**WHAT YOU NEED TO DO:** Locate, in the data below, the line that contains "[0:00.00-0:01.00]" and the line that contains "[0:00.00-0:12.00]"; reproduce exactly those two lines and every line between them, nothing more.

Saved data entries:
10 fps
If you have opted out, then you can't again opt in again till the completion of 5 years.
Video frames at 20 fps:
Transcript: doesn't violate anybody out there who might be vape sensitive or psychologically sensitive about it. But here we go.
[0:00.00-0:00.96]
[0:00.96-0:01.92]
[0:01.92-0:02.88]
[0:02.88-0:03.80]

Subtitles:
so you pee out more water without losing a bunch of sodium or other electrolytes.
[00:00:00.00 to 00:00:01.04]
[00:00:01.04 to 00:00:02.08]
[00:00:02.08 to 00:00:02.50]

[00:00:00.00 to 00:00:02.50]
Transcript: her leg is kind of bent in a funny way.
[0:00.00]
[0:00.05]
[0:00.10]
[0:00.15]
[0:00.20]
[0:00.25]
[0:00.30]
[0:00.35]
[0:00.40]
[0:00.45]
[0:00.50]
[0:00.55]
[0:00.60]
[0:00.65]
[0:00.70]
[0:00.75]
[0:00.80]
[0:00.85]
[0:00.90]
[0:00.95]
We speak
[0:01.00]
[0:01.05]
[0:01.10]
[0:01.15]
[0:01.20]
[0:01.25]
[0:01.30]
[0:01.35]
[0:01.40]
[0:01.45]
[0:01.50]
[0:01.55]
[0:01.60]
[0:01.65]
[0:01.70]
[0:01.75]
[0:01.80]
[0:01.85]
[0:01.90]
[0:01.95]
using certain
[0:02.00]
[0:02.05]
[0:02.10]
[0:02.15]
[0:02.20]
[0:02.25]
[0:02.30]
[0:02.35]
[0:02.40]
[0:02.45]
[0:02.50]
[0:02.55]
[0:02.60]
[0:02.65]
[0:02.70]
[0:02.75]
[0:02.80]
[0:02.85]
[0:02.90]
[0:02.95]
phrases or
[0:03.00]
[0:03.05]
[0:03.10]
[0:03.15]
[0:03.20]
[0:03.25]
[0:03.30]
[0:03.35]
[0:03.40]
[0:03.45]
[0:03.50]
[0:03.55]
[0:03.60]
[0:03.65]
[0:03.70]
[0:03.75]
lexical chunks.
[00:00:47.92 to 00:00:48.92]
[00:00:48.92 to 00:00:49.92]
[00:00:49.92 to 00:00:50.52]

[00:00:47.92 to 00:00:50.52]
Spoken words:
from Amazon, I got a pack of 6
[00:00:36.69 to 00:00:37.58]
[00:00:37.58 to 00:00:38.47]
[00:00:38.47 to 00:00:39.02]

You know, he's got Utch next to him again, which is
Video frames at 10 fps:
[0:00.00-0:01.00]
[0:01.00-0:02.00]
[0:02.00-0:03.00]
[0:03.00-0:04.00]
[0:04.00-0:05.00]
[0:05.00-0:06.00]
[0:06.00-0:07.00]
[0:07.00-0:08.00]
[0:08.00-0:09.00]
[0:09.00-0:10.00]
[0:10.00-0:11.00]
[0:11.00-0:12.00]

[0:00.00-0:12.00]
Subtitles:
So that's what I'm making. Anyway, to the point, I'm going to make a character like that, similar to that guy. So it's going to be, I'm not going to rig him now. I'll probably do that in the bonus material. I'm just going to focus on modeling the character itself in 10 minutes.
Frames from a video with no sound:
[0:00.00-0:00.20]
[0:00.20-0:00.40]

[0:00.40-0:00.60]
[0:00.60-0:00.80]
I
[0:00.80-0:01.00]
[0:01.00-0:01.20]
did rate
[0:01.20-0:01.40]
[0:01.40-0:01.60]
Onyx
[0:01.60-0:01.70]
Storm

**RESULT BELOW:**
[0:00.00-0:01.00]
[0:01.00-0:02.00]
[0:02.00-0:03.00]
[0:03.00-0:04.00]
[0:04.00-0:05.00]
[0:05.00-0:06.00]
[0:06.00-0:07.00]
[0:07.00-0:08.00]
[0:08.00-0:09.00]
[0:09.00-0:10.00]
[0:10.00-0:11.00]
[0:11.00-0:12.00]

[0:00.00-0:12.00]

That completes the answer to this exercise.